King and his tormentors sat side by side in church, with King refusing communion as long as his enemies were
allowed to receive it. And he sued Stewart and Andrews and others, seeking ₤ 2000.

The attacks on King continued, meanwhile. In 1767 his barn was burned and a house on his property torched. But
King would not back down. He pushed on with his case.

King won a small judgment, but lost on appeal. John Adams would represent him in one trial, offering an
impassioned plea for justice:

Imagine yourselves each one for himself—in Bed with his pregnant Wife, in the dead of Midnight, five Children also
asleep, and all the servants. 3 Children in the same Chamber, two above. The Doors and Windows all barrd, bolted
and locked—all asleep, suspecting nothing—harbouring no Malice, Envy or Revenge in your own Bosoms nor
dreaming of any in your Neighbors, In the Darkness, the stillness, the silence of Midnight.

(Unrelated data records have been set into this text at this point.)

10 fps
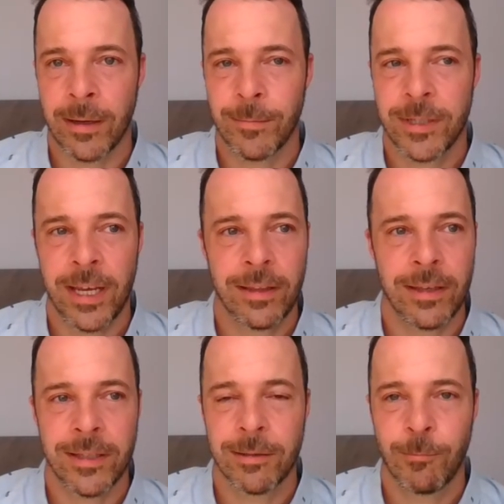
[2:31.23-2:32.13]
take
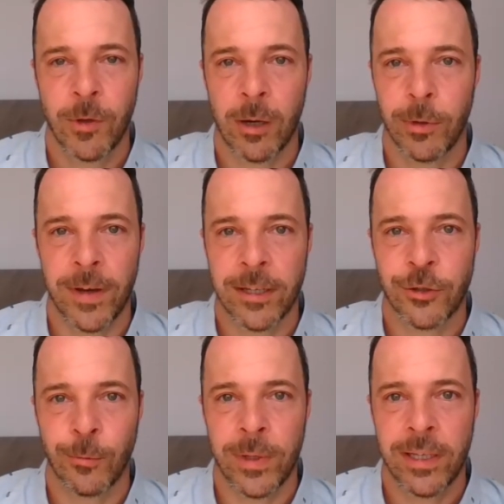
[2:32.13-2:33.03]
these couple of
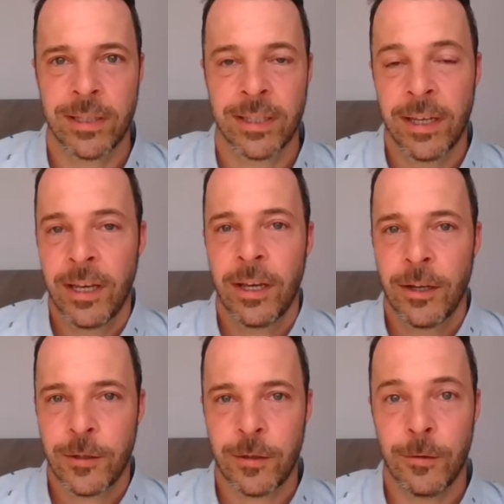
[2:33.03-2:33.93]
extra weeks
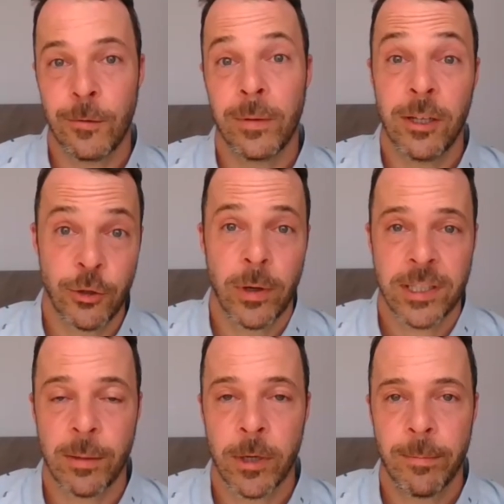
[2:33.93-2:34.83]
to enjoy
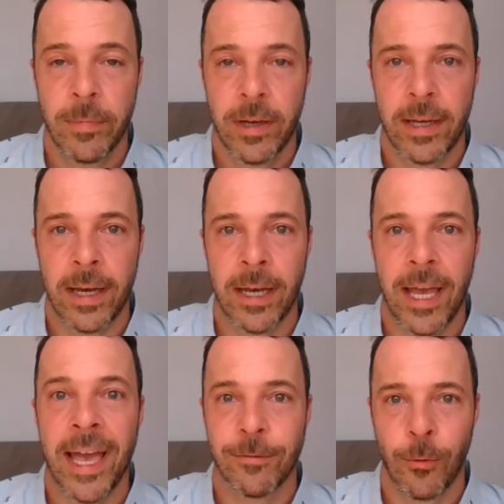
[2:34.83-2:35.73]
summer,
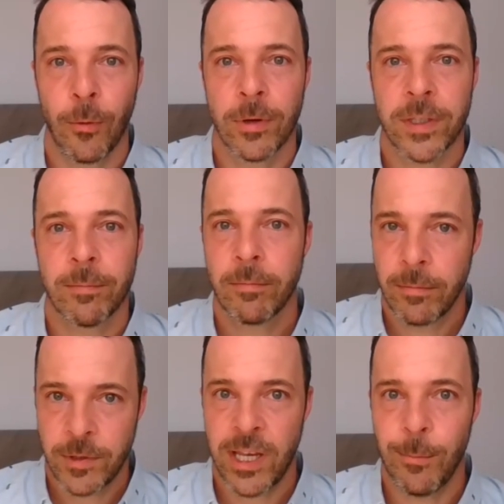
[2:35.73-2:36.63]
and of course,
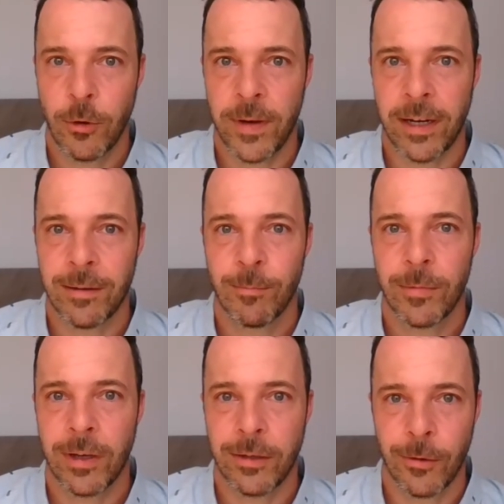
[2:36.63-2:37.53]
stay motivated.
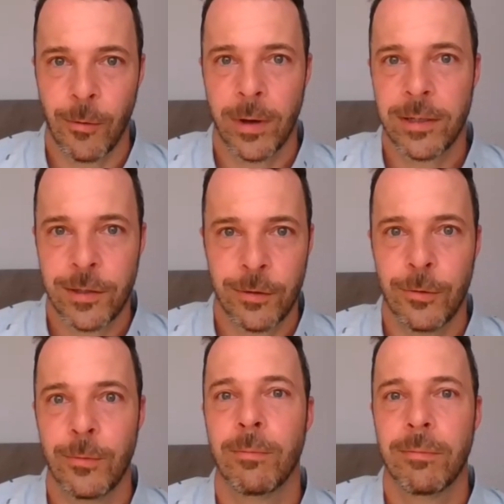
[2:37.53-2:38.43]
You're going
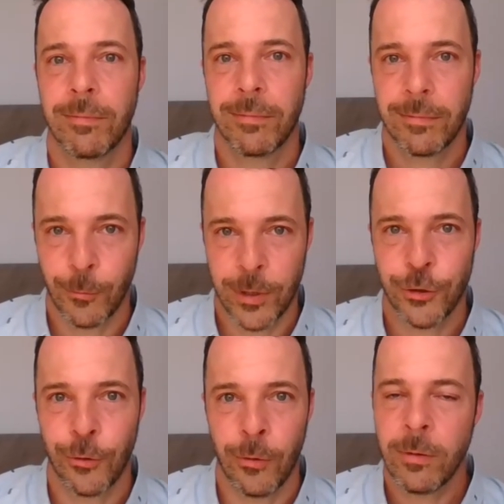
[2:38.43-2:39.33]
to reach
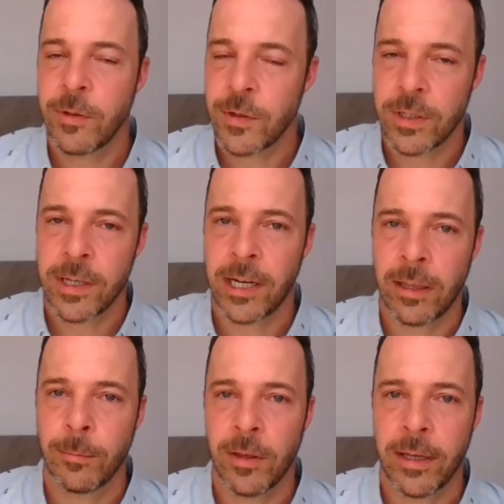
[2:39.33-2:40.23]
your goal. It's just a tiny
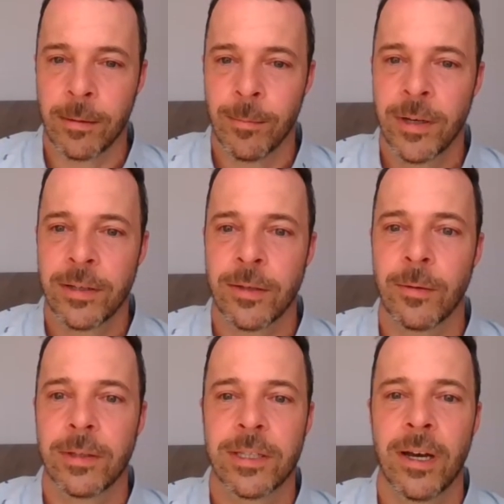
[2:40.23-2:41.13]
little bit later. So
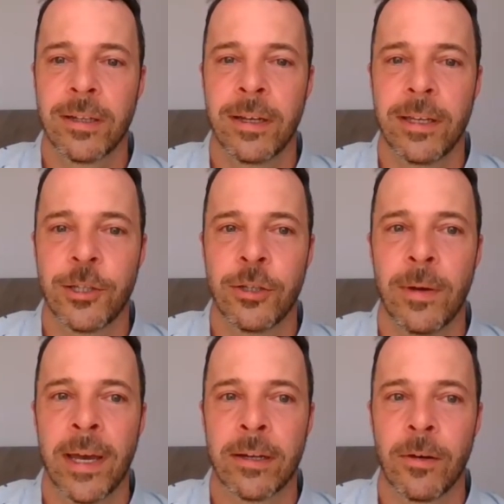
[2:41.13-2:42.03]
it's not an issue
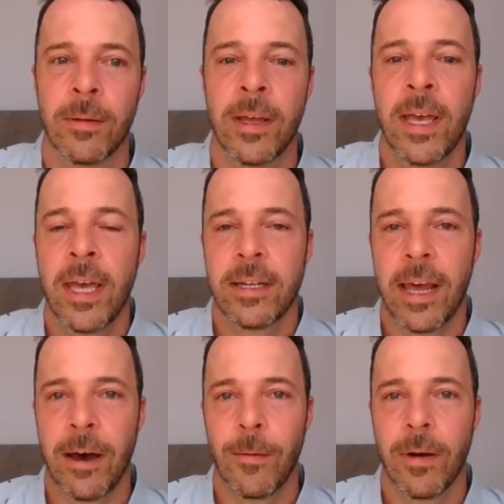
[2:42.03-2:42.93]
at all.
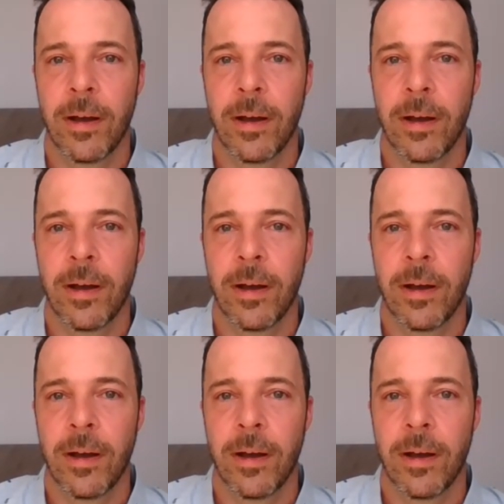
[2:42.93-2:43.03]
Now,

“All of a sudden, in an Instant, in a twinkling of an Eye, an Armed Banditti of Felons, Thieves, Robbers, and
Burglars, rush upon the House.—Like Savages from the Wilderness, or like Legions from the Blackness of
Darkness, they yell and Houl, they dash in all the Windows and enter—enterd the[y] Roar, they stamp, they yell,
they houl, they cutt, break, tear and burn all before them.

“Do you see a tender and affectionate Husband, an amiable deserving Wife near her Time, 3 young Children, all in
one Chamber, awakened all at once—ignorant what was the Cause—terrifyd—inquisitive to know it. The Husband
attempting to run down stairs, his Wife, laying hold of his Arm, to stay him and sinking, fainting, dying away in his
Arms. The Children crying and clinging round their Parents—father will they kill me— father save me! The other
Children and servants in other Parts of the House, joining in the Cries of Distress.

“What Sum of Money Mr. Foreman would tempt you, to be Mr. King, and to let your Wife undergo what Mrs. King
underwent, and your Children what theirs did for one Night?

“I freely confess that the whole sum sued for would be no temptation to me, if there was no other Damage than this.

But Adams' arguments did not carry the day. King died in 1775. His sons continued his case and won a small
judgment, but its doubtful they collected.

Nevertheless, King's sons prospered. One would become a senator from New York and the other would become
Maine's first governor following its independence from Massachusetts.